Most recently, The Truth and Reconciliation Commission for South Korea has confirmed that “in 56 cases, adoption agencies falsified or obscured documents in a process facilitated by the government”. Since Holt’s creation, transracial adoptions facilitated by Holt or other predatory organizations ballooned in more countries also targeted by colonization and imperialism: China, Ethiopia, and Guatemala with similar horrifying stories of trafficking and exploitation.
The US military occupation in Korea dates back to 1945 when the US imposed a partition and occupied the southern half of the Korean Peninsula. US occupation continues to this day with nearly 28,500 US troops stationed in South Korea across 62 US military bases; it is one of the most heavily occupied countries in the world.
The US soldiers stationed in Korea are not protecting Koreans; they are inflicting violence against the Korean people and causing immense environmental destruction to their land and water sources.
But the Korean people are fighting back. Nodutdol is a US-based organization comprised of members of the Korean diaspora, pushing for an end to US intervention in Korea as well as the ultimate reunification of the Republic of Korea and the Democratic People’s Republic of Korea into a single, liberated state.

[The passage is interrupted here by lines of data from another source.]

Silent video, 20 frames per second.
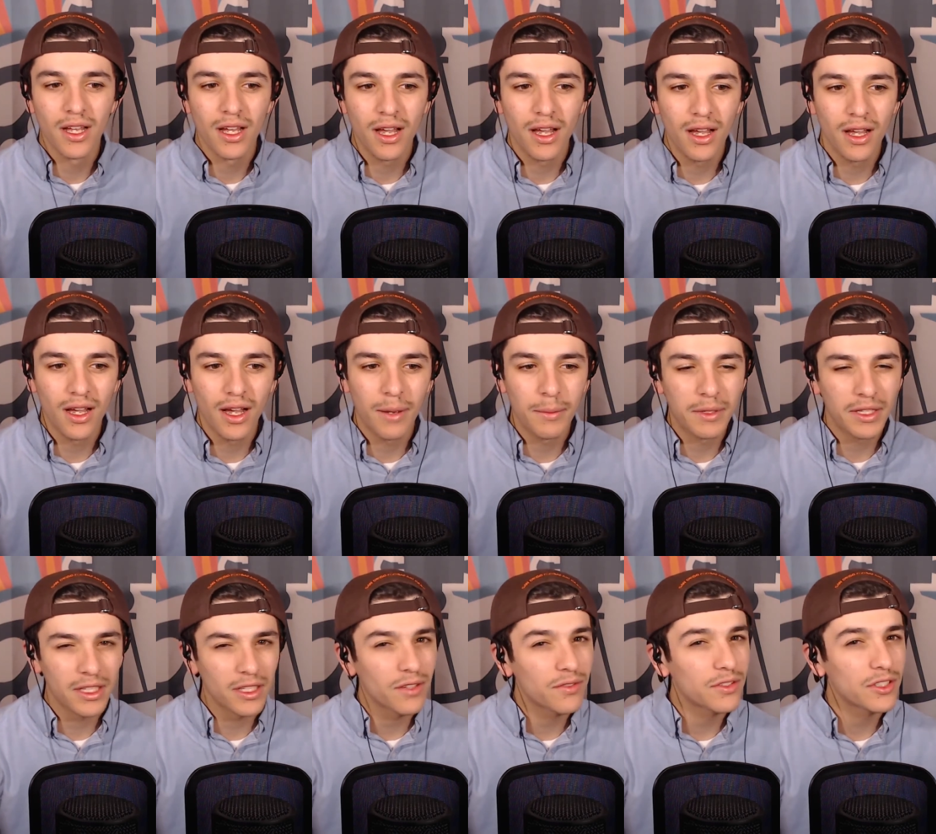I
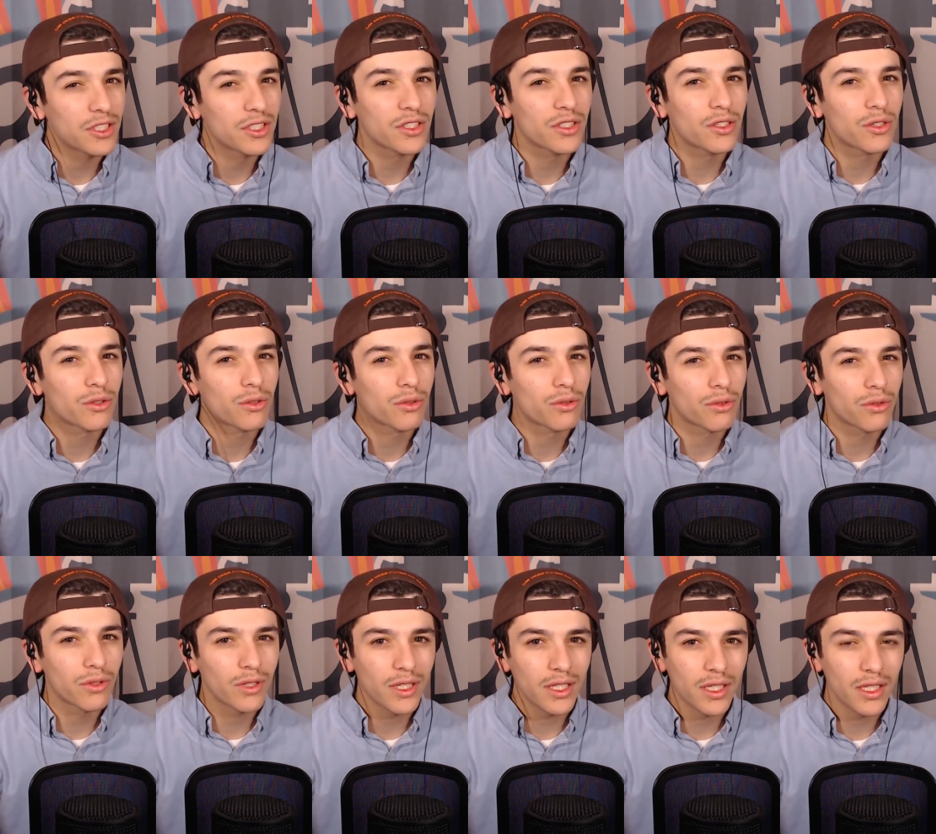believe it's the
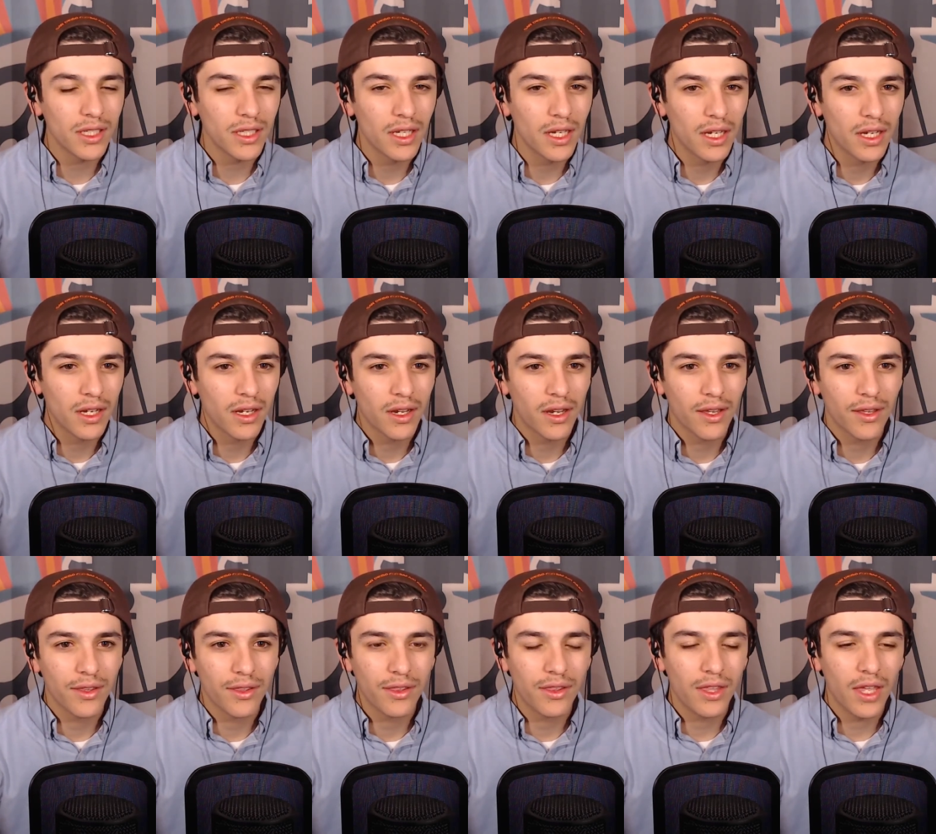Kree
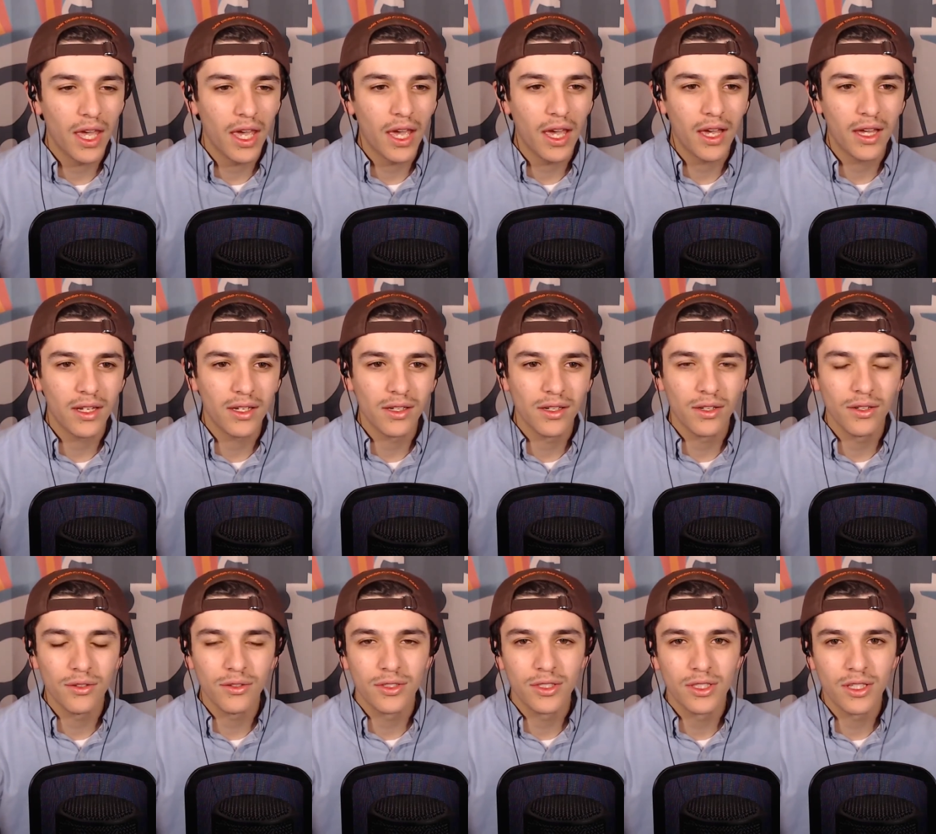that do
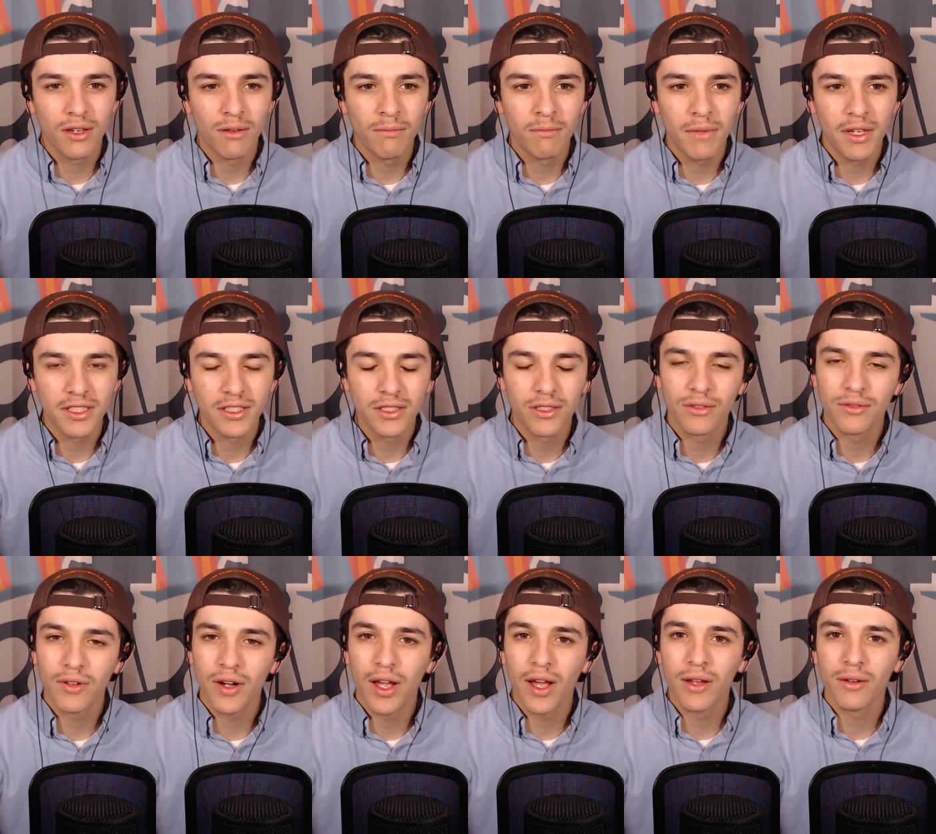some messing
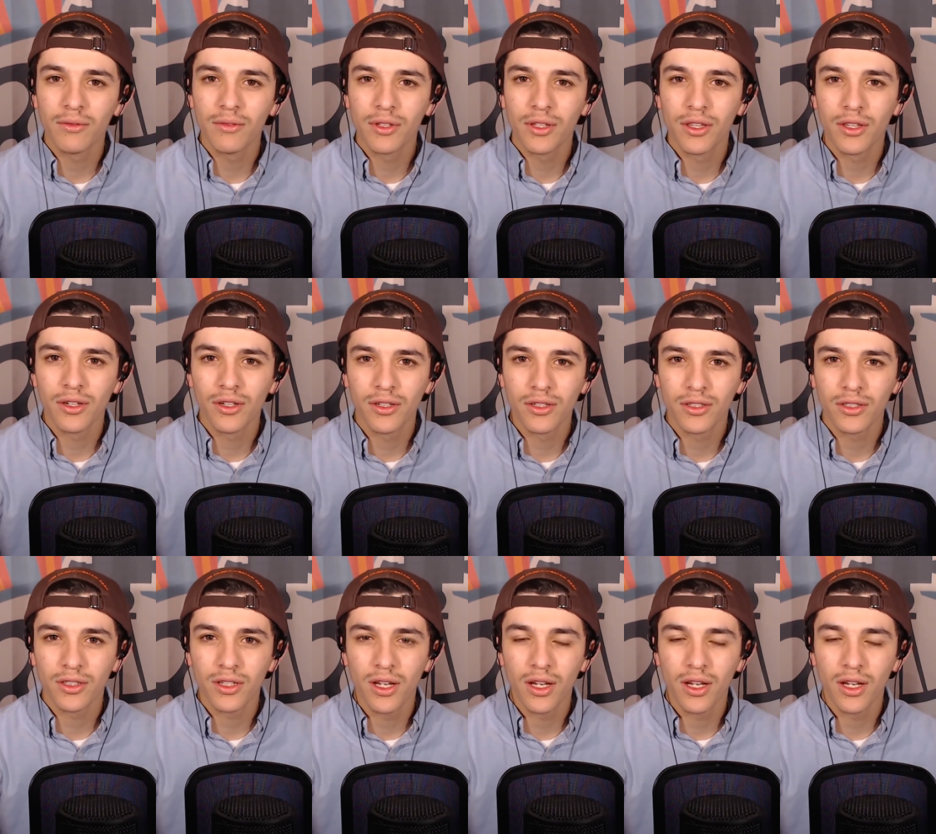around with her,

We stand with organizations like Nodutdol and demand the US out of Korea!
Whether adoption has taken place domestically or internationally, the system of adoption has always been rooted in US imperialism.
Transracial adoptions have always been systematically oppressive since their inception. From ripping Indigenous children away from their homes to uprooting non-white babies from their motherlands across the oceans, it is imperative to take a stand against The Transnational Adoption Industrial Complex and recognize it as another form of imperialism. It commodifies human children for profit and is a clear example of white saviorism cloaked as goodwill. Children’s lives should never be for profit, and especially not on a systemic level.

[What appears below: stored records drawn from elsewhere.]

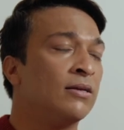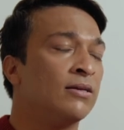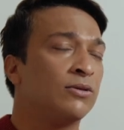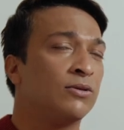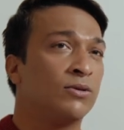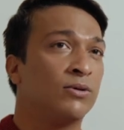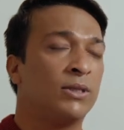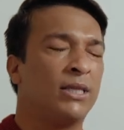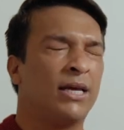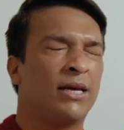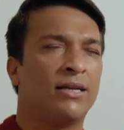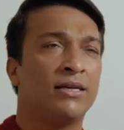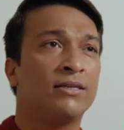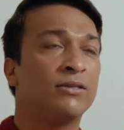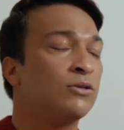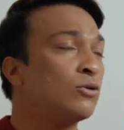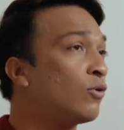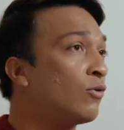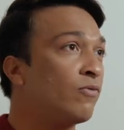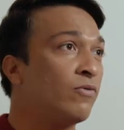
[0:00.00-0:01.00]
So there
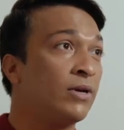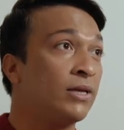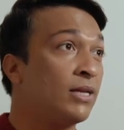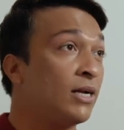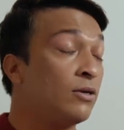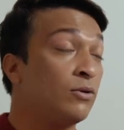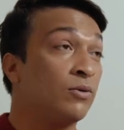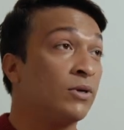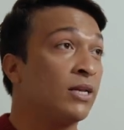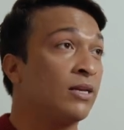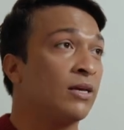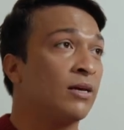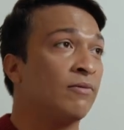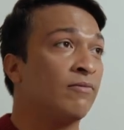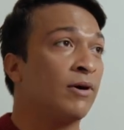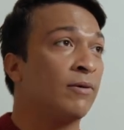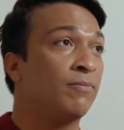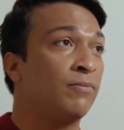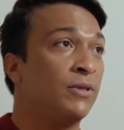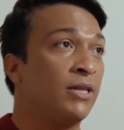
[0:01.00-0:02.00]
is no way that you can
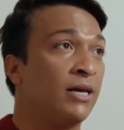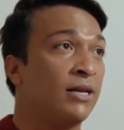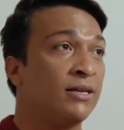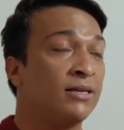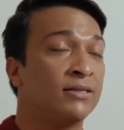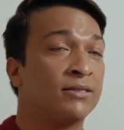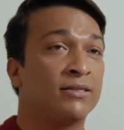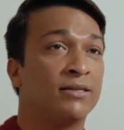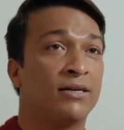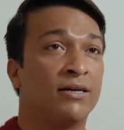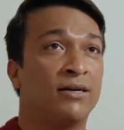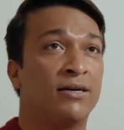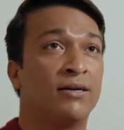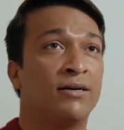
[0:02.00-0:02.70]
give up. There is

The Trump administration has pledged to carry out the largest deportation raids in the country’s history. CNN reported that nearly 232,000 people were deported by ICE and the CBP in the first seven months of Trump’s second presidency. Immigrant rights and anti-war movements must work together to fight back against Trump’s racist and reactionary agenda.
We know that the US has a long history of destabilizing countries economically, politically, and militarily, in order to maintain control and exert its dominance. For example, in recent weeks, the Trump administration has attacked Venezuela on accusations of drug trafficking (without evidence), and publicly admitted to the authorization of covert CIA operations to carry out deadly military strikes in the Caribbean. Since September, the US has murdered more than two dozen people.
Families are being separated, destroyed, or killed by US imperialism. The same US imperialism that destabilizes Colombia and the rest of Latin America and displaces people also cages and terrorizes families at home.
On World Adoption Day, MAC reaffirms our stance: End the US War Machine! U.S. out of Everywhere!